My wife and I differ on beach preferences. She grew up on the beach, worked as a lifeguard on the beach for years and likes her beaches natural and uncrowded. I grew up in the Midwest, never saw a beach until I was 20, and find that boardwalks and amusement parks and taffy stands appeal to my love of all things dive-y. I enjoy the quiet, natural beaches as well, but after about 20 minutes of staring at seagulls, I start to think to myself, “What happens here?”
So we compromise, and by ‘compromise’ I mean ‘go to the beaches my wife loves.’ That’s actually fine with me, because if I stare at the seagulls long enough, I start to unplug and appreciate what my wife sees — and I can feel my blood pressure lowering and my worries drifting away, and God knows I need that. But, dammit, sometimes you have to be able to walk along a beach and wonder if the fantastic sunburn on That Woman Over There is going to ruin her broad selection of tattoos.
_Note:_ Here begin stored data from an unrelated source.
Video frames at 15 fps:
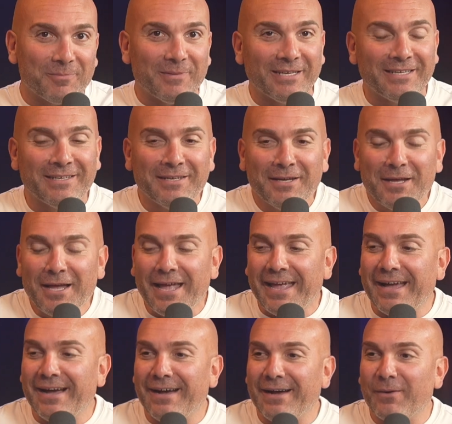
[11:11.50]
me.
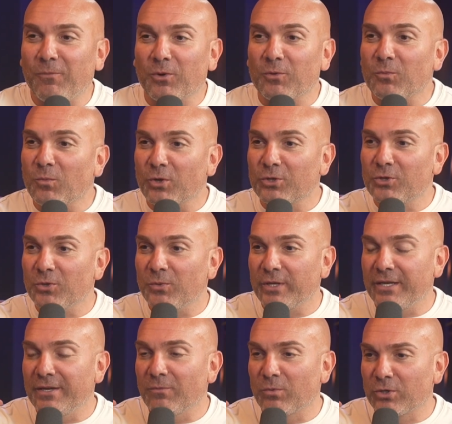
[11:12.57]
We're
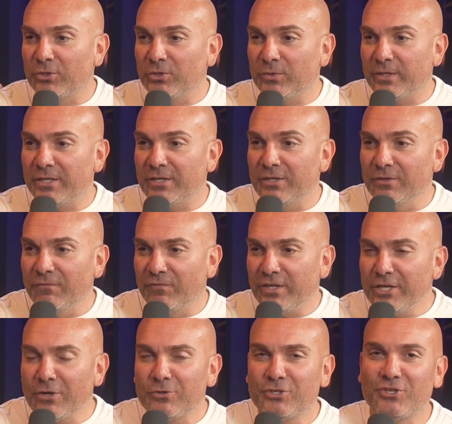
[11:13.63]
doing
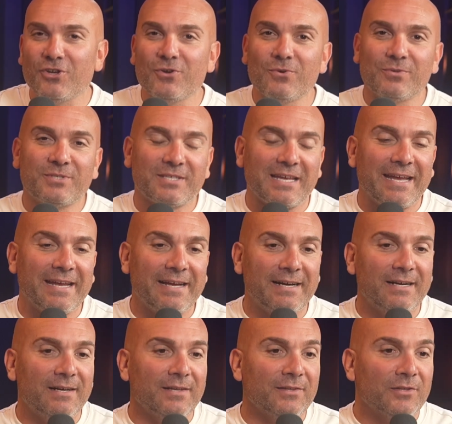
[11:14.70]
video shoots
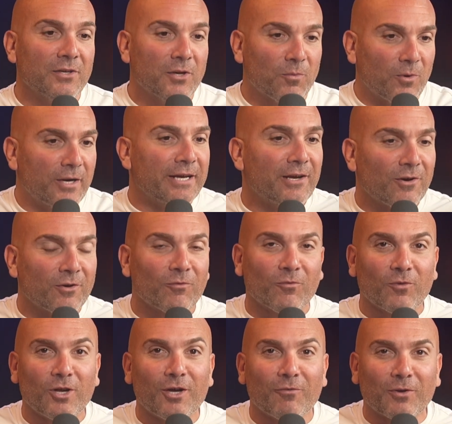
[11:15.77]
and we're here
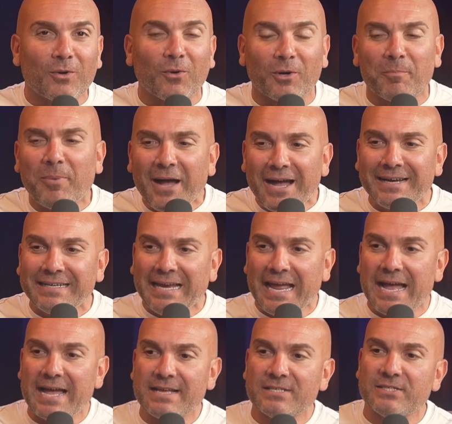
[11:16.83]
recording
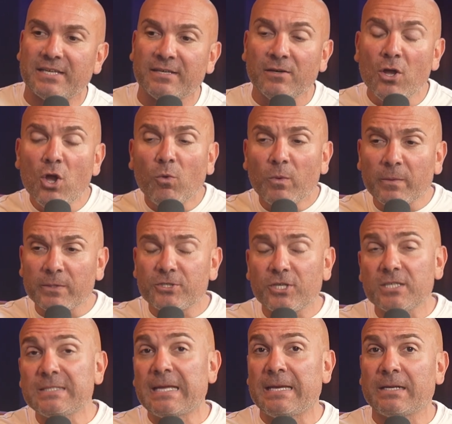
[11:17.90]
podcasts. And we were
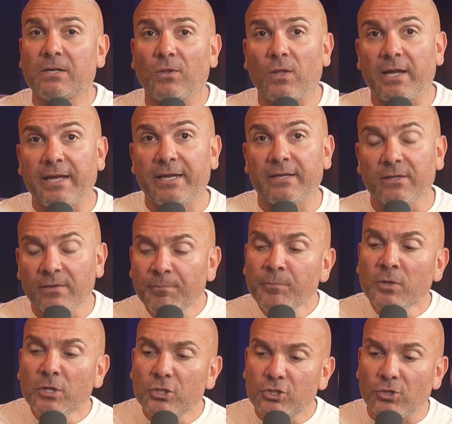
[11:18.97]
just at a client
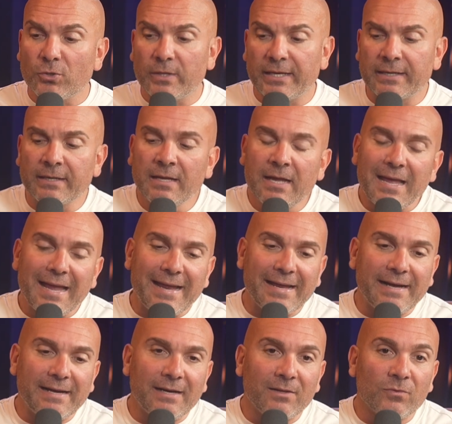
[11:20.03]
shooting
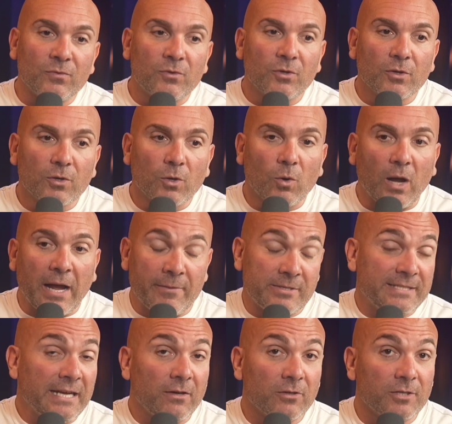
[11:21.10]
and I was
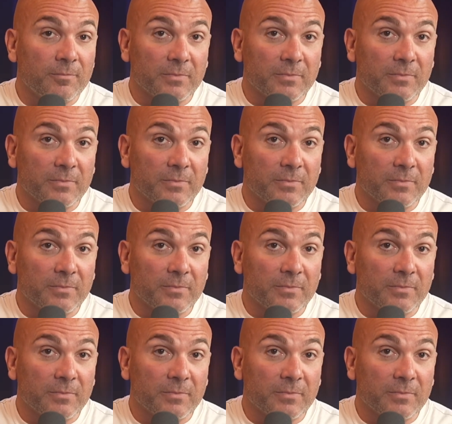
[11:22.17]
telling him,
Thus: Virginia Beach. In season, Virginia Beach is incredibly crowded, loud, rowdy, party-like, etc., etc., etc. It’s a beach that appeals to my inner cheese lover and repulses my wife. But we’re not in season yet.
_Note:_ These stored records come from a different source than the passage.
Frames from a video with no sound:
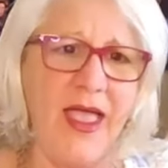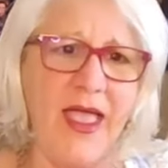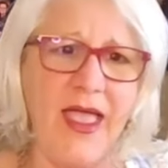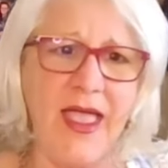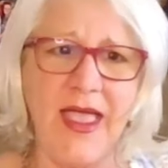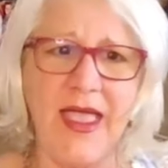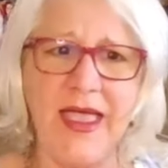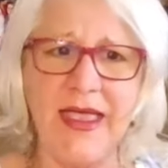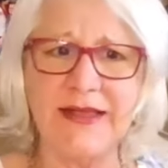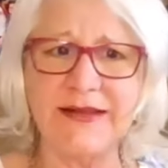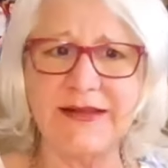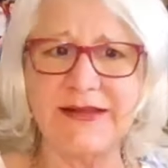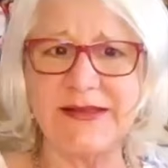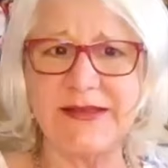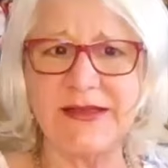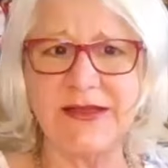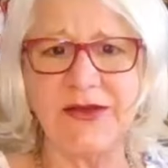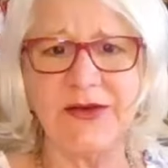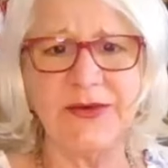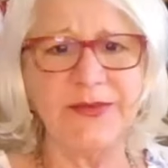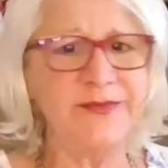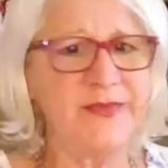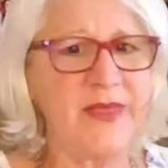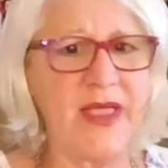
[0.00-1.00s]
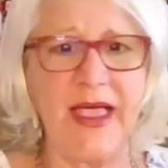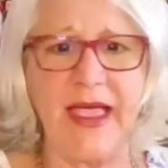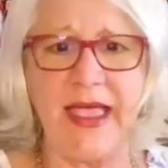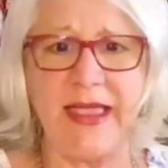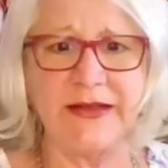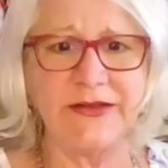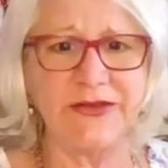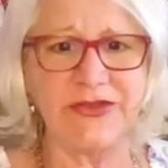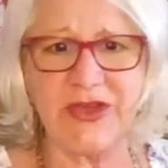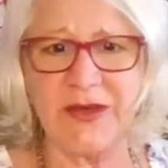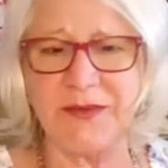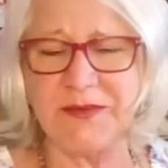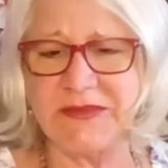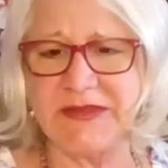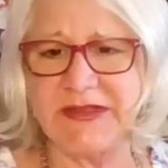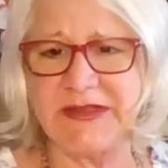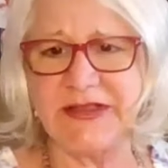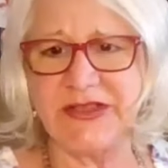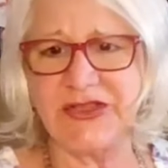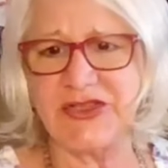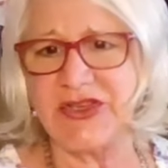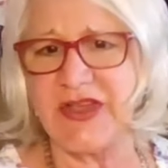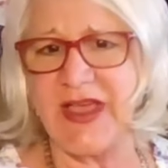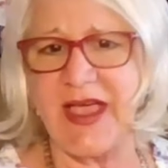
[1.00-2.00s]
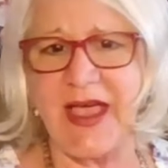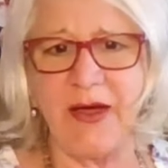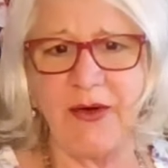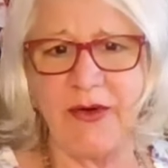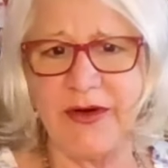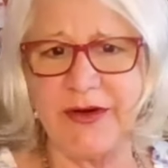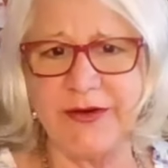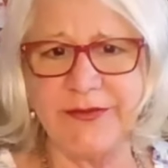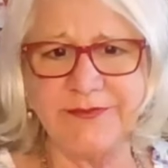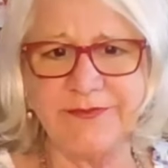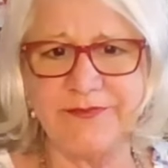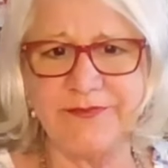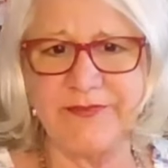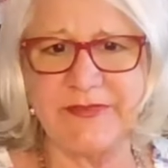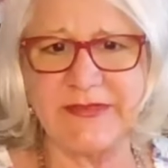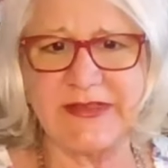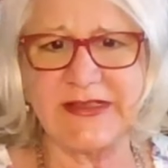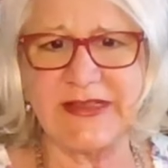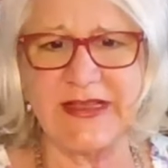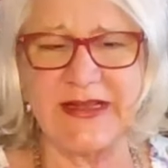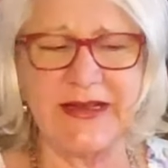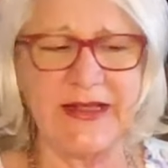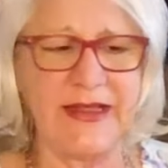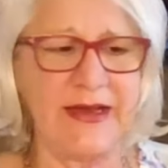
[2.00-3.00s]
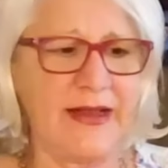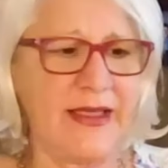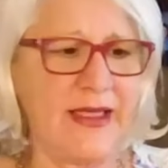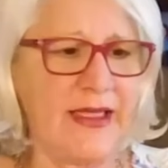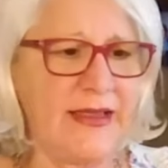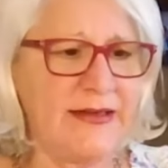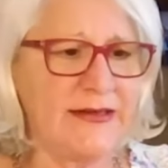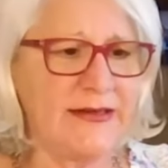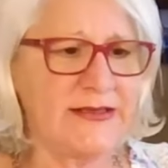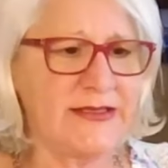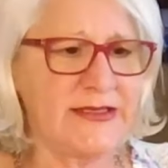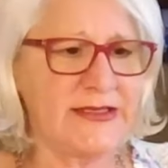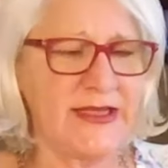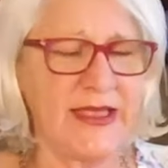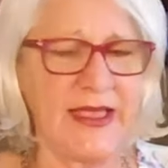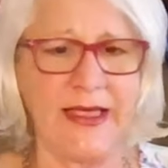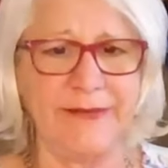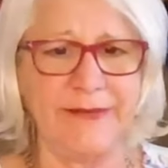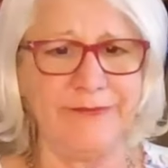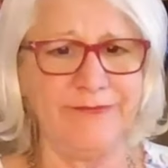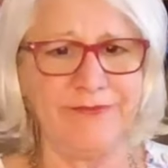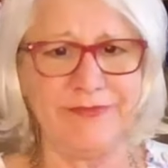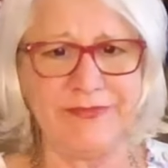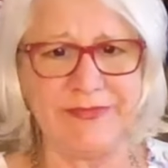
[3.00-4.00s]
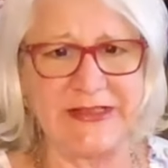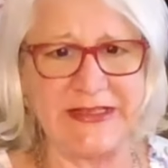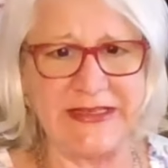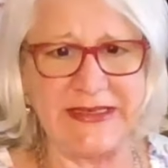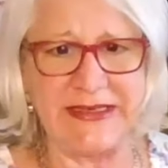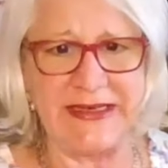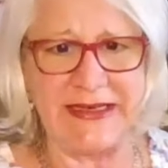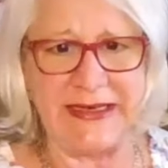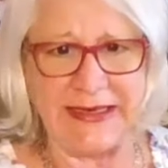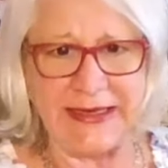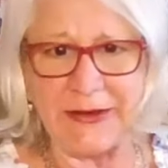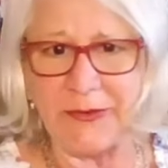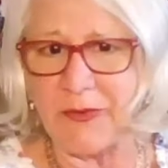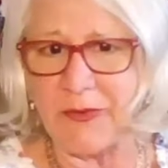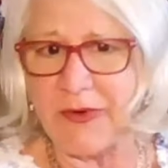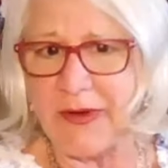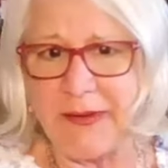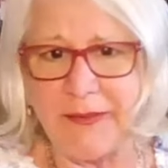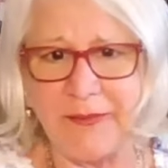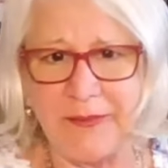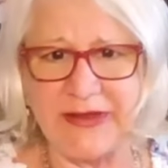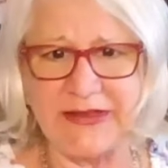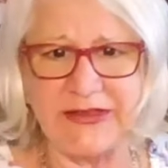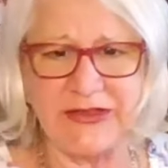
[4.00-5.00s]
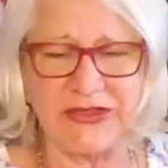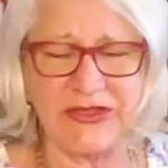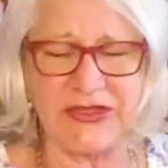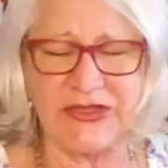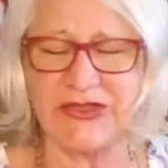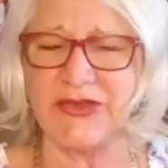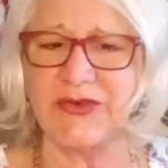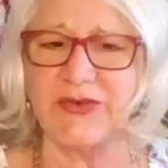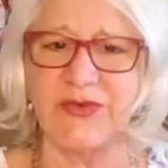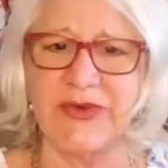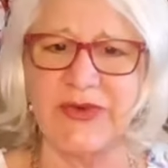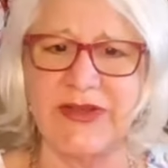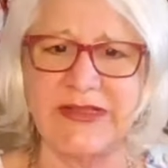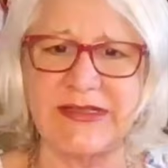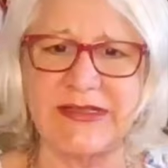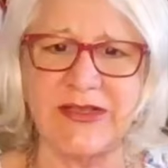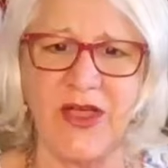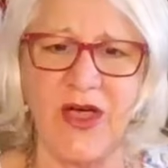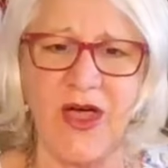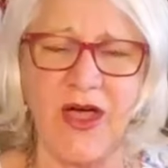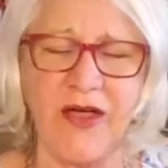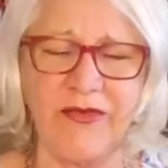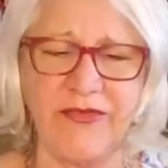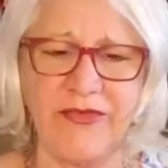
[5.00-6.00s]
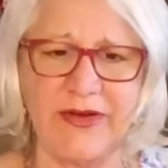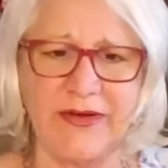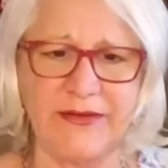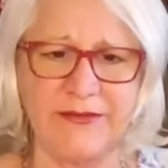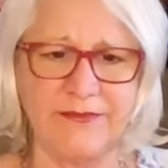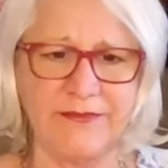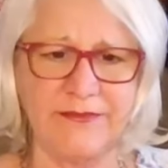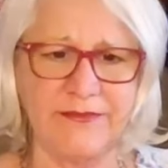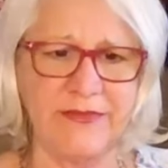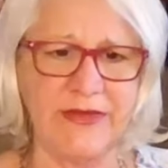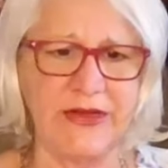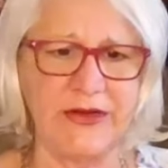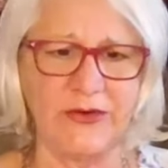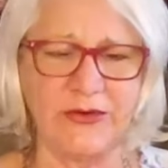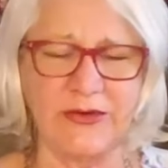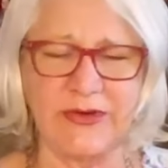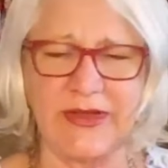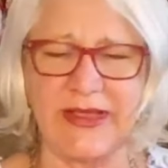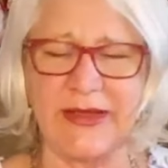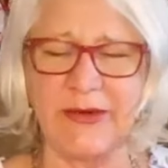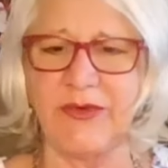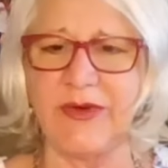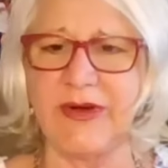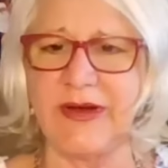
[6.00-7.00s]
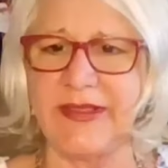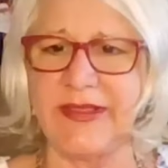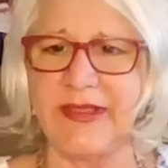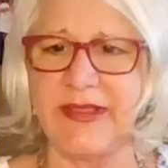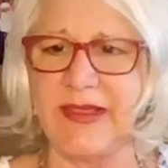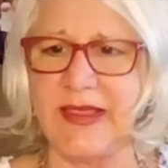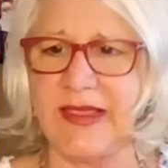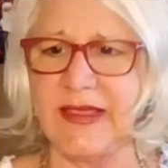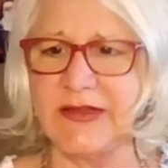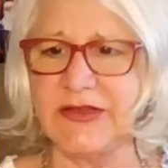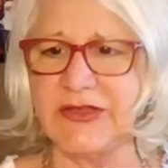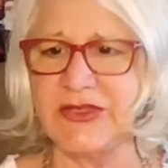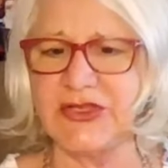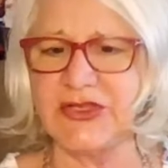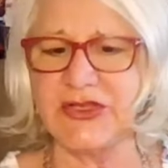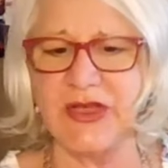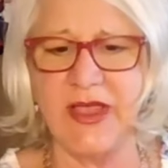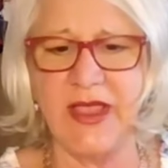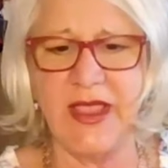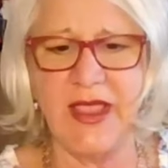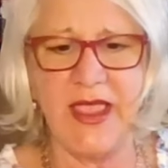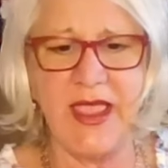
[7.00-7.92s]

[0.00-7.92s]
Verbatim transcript: And so I jumped in the shower Sunday night. Uh, didn't need one, but just to rinse off and, you know, get rid of the itch.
We just got back from three days there, in the last week before Beach Season kicks in. That means we got a hotel room for 25 percent of the rate it’s going to attract next week; enormous stretches of beach were uncrowded but not unpopulated; the sunrises were beautiful and the bands on the boardwalk were just starting to work up their Skynryd covers for the weeks to come. There was a little something for her and a little something for me — but mostly, we just got a few days of peace. And that worked out just fine.